* **Task brief**: Report back each line of the records that contains the string "frames".
· · · · ·
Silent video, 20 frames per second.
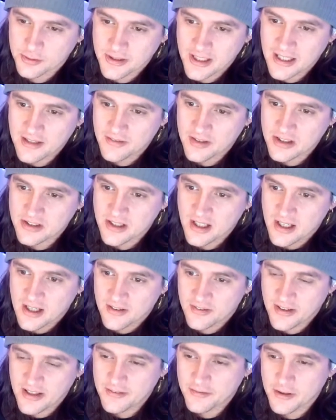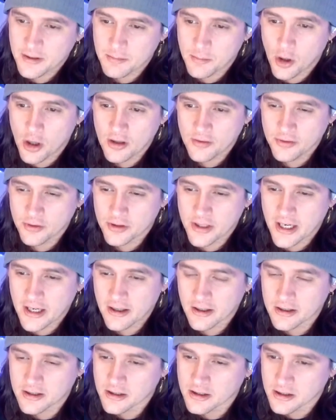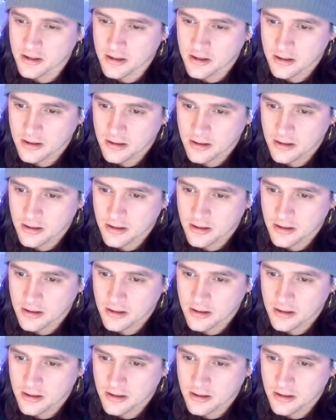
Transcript: Davies. Favorite Marvel character?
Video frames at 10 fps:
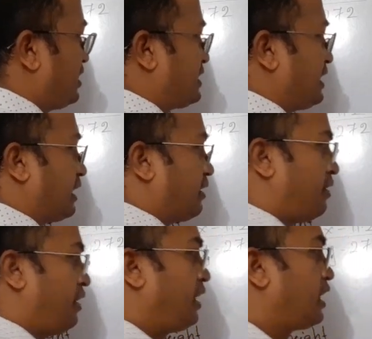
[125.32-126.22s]
C.
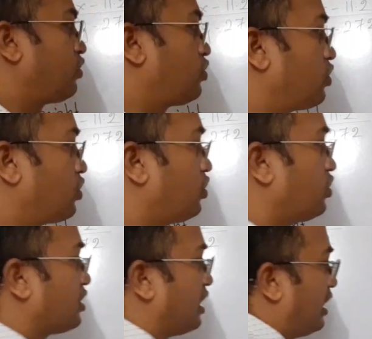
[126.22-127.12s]
You don't
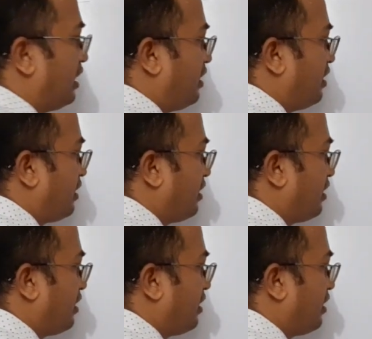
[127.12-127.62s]
know the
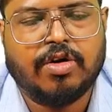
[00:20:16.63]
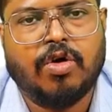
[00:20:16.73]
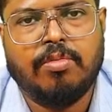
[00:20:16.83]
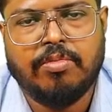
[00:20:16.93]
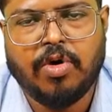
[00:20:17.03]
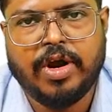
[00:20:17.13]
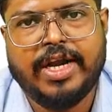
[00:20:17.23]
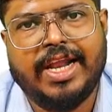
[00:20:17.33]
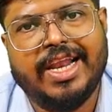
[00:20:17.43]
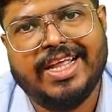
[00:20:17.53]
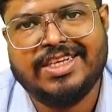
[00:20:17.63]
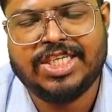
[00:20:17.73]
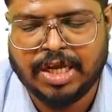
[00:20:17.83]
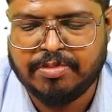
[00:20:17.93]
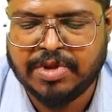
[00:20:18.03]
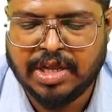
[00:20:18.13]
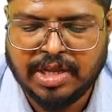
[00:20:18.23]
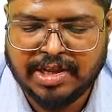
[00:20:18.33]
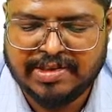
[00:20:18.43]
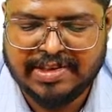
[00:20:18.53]
rhomboidal in shape.
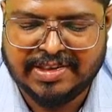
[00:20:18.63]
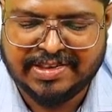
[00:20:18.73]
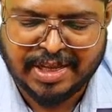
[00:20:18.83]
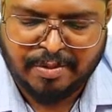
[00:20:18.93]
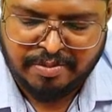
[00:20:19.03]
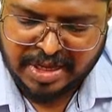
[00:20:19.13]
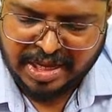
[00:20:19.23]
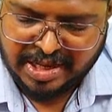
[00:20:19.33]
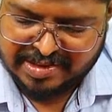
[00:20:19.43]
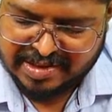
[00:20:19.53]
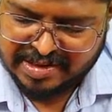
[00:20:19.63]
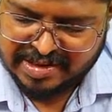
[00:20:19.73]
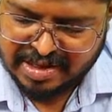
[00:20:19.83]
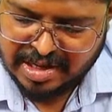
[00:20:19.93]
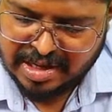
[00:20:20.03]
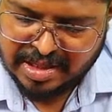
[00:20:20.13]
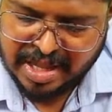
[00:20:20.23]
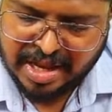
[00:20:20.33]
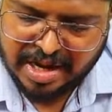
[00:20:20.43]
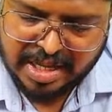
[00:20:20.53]
In some cases, they
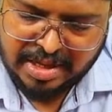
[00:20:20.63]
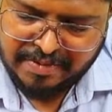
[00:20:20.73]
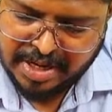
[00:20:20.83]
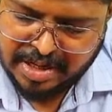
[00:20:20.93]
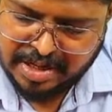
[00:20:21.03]
are even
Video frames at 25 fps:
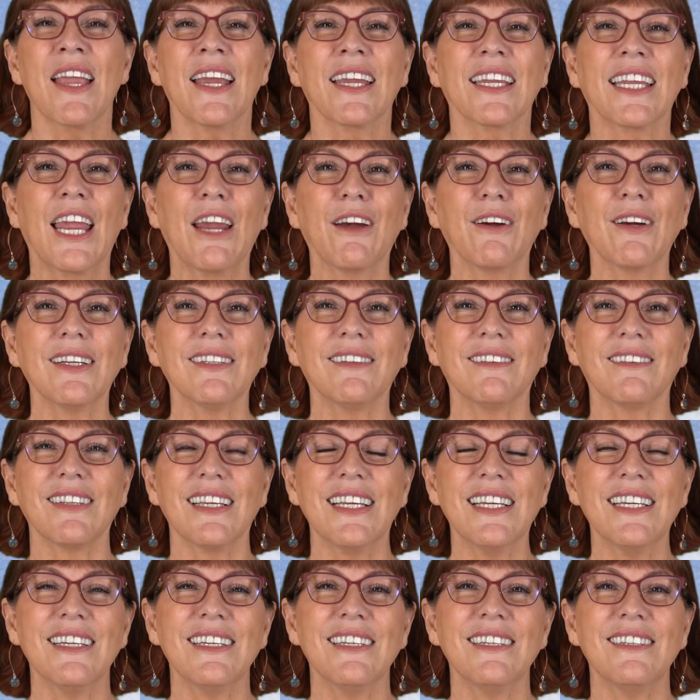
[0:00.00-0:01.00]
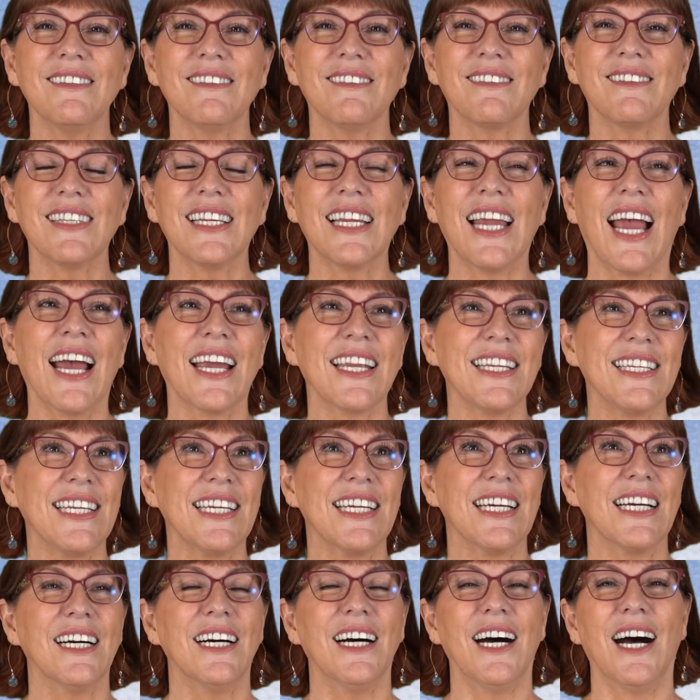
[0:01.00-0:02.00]
Carrots is the
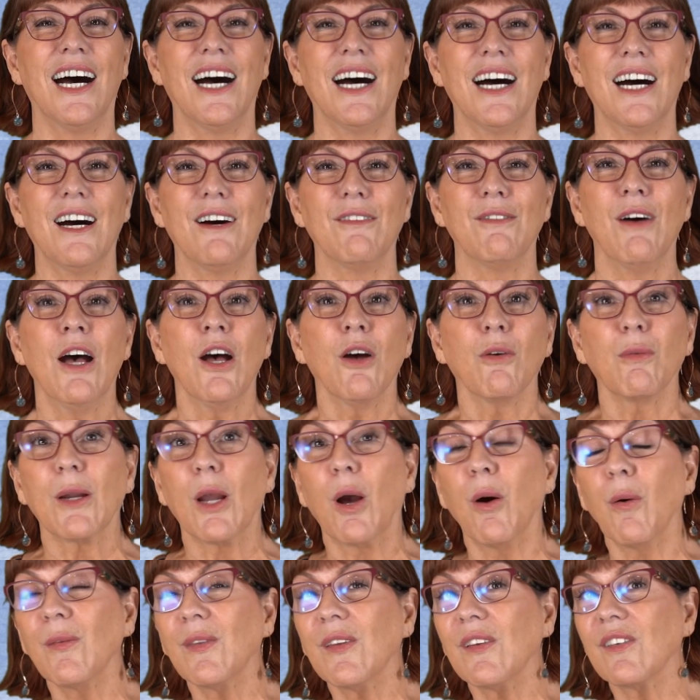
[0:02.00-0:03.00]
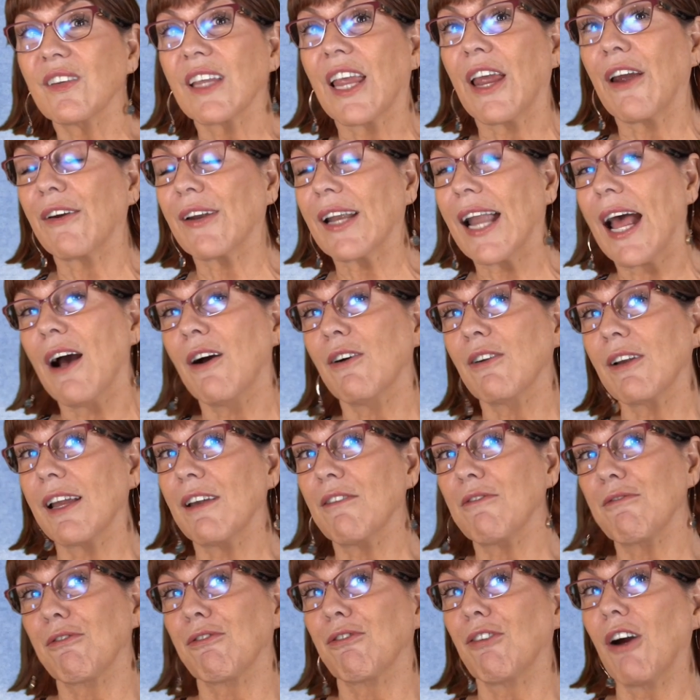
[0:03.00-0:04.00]
idea of, we hold this carrot out
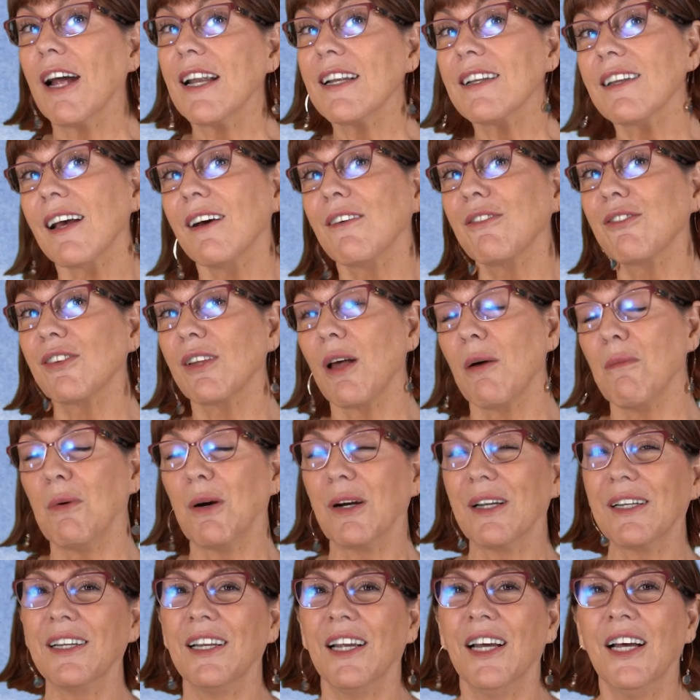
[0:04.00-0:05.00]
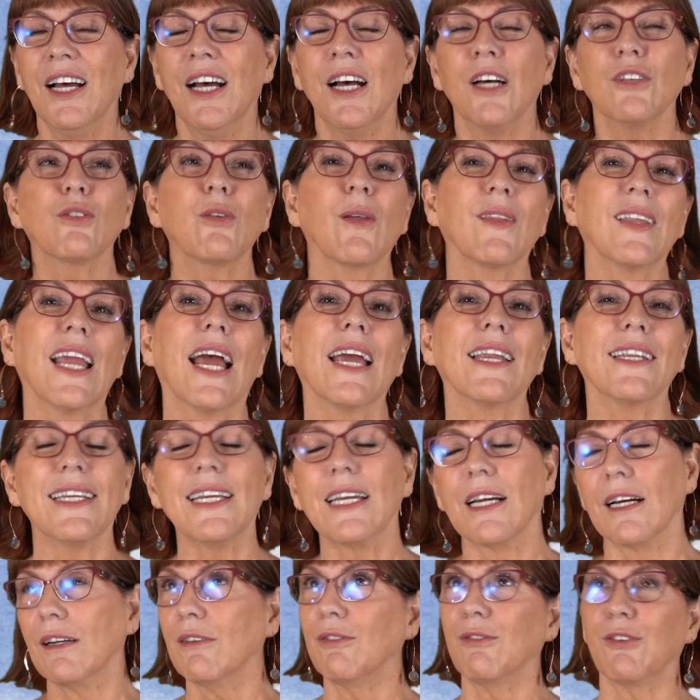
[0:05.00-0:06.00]
in front of someone. So the
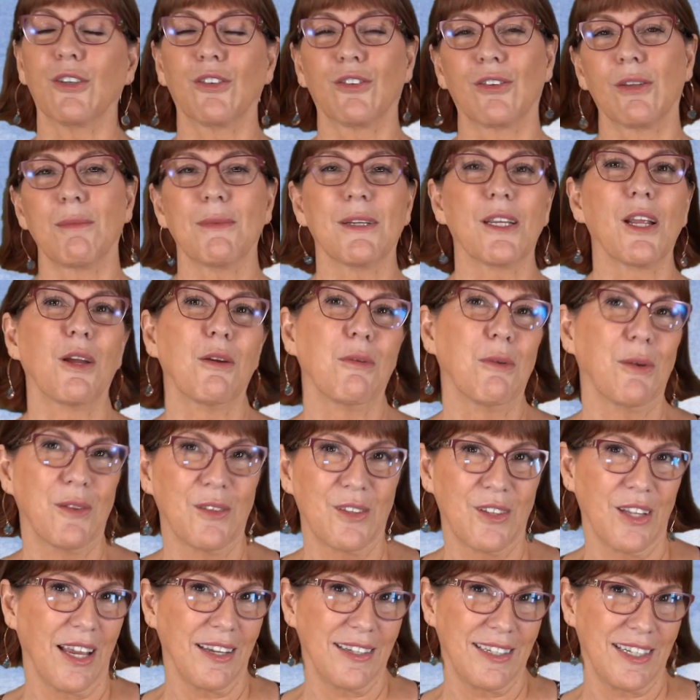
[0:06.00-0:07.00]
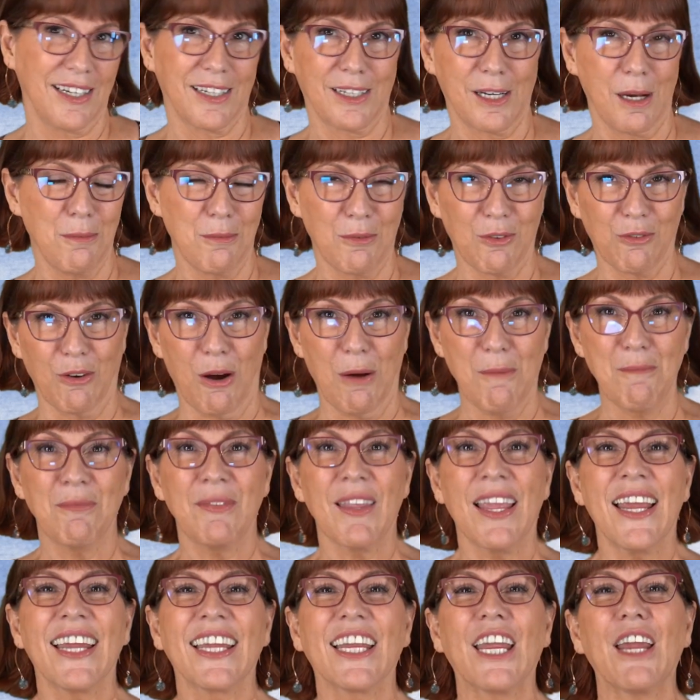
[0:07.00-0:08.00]
idea, first let me tell you where this idea comes from.
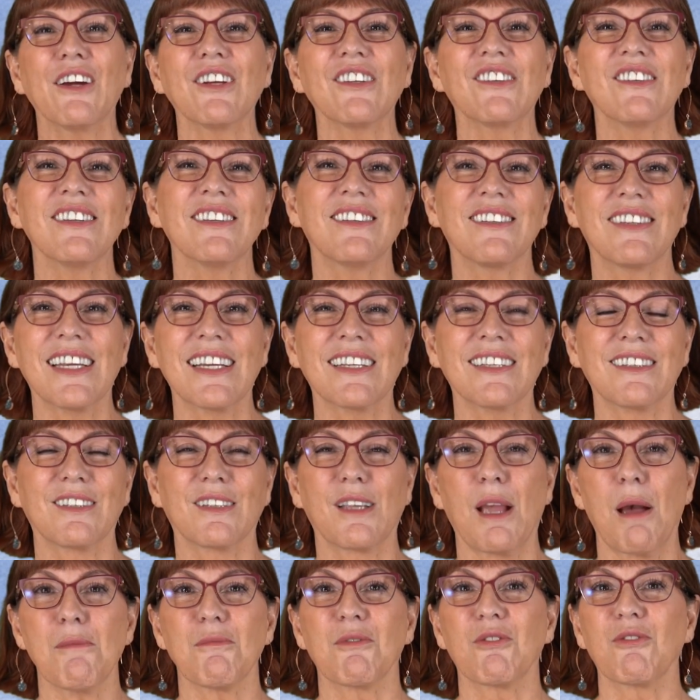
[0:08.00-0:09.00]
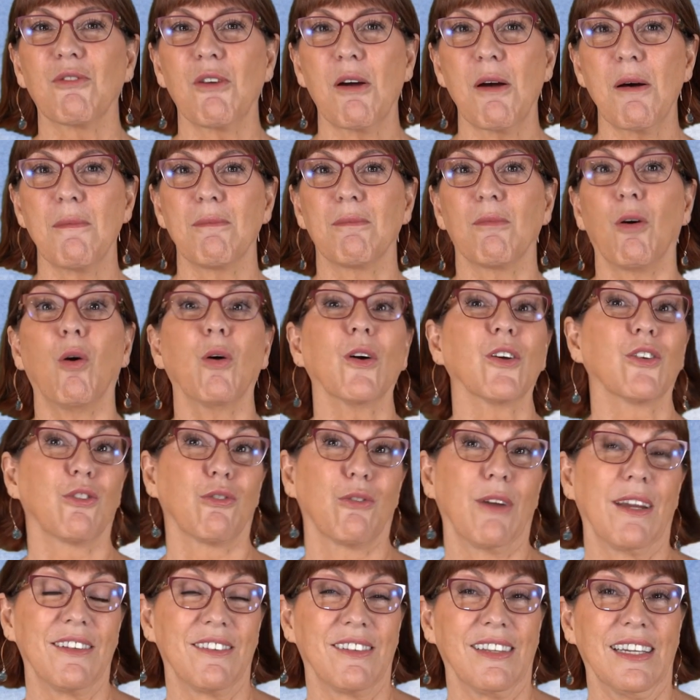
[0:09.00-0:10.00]
Carrots and sticks comes from horse
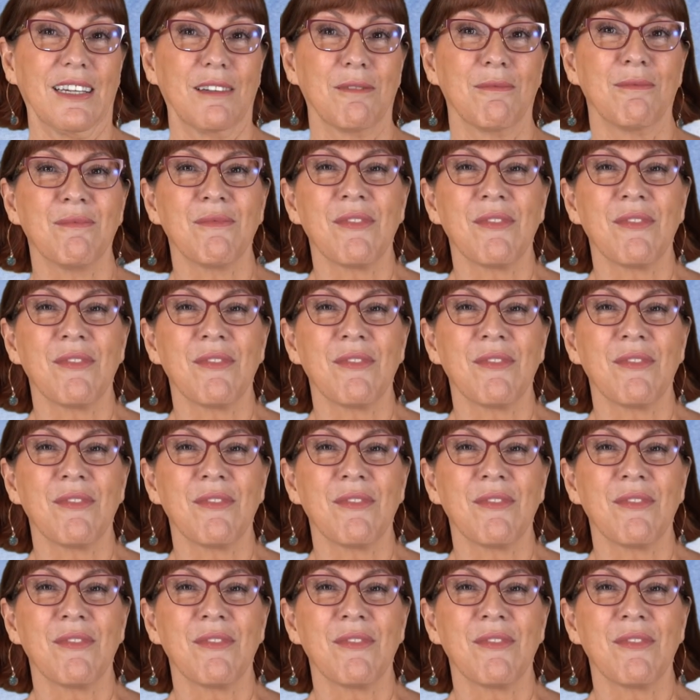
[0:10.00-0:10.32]
racing.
· · · · ·
* **Answer area**:
Silent video, 20 frames per second.
Video frames at 10 fps:
Video frames at 25 fps:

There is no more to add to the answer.